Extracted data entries
____________
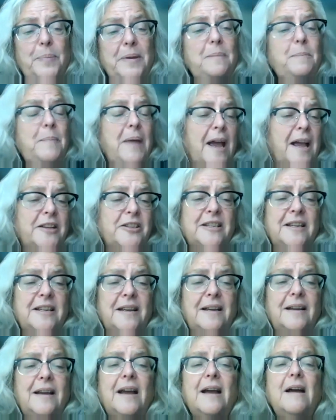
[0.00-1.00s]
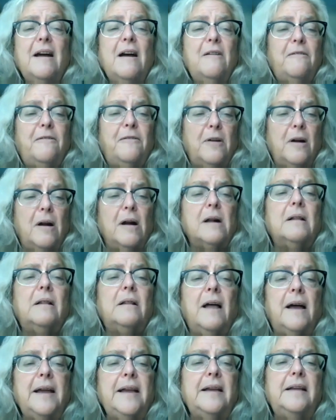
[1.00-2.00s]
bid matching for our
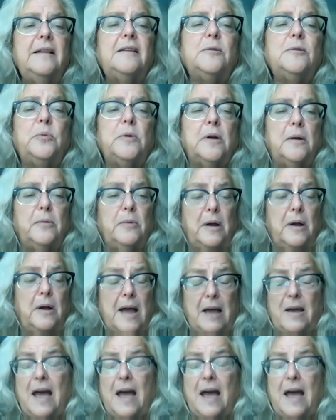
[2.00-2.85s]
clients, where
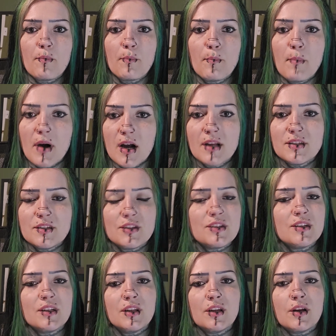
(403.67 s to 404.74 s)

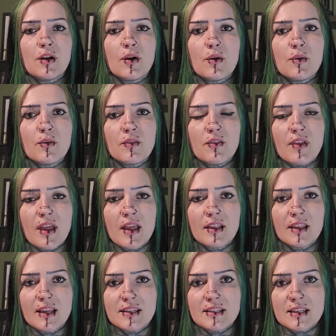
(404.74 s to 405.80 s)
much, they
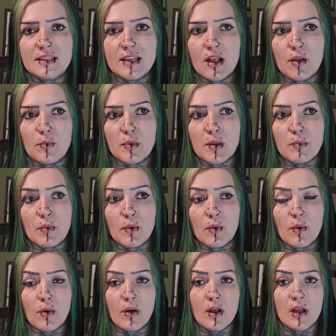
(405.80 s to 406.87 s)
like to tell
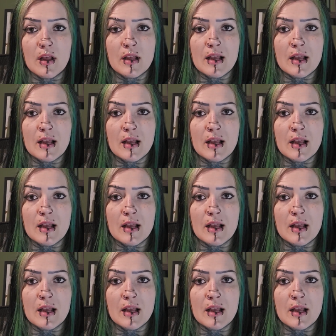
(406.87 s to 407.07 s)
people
____________
Work order: For each record above, write out every line exactly and skip the pictures.

Reply:
[0.00-1.00s]
[1.00-2.00s]
bid matching for our
[2.00-2.85s]
clients, where
(403.67 s to 404.74 s)

(404.74 s to 405.80 s)
much, they
(405.80 s to 406.87 s)
like to tell
(406.87 s to 407.07 s)
people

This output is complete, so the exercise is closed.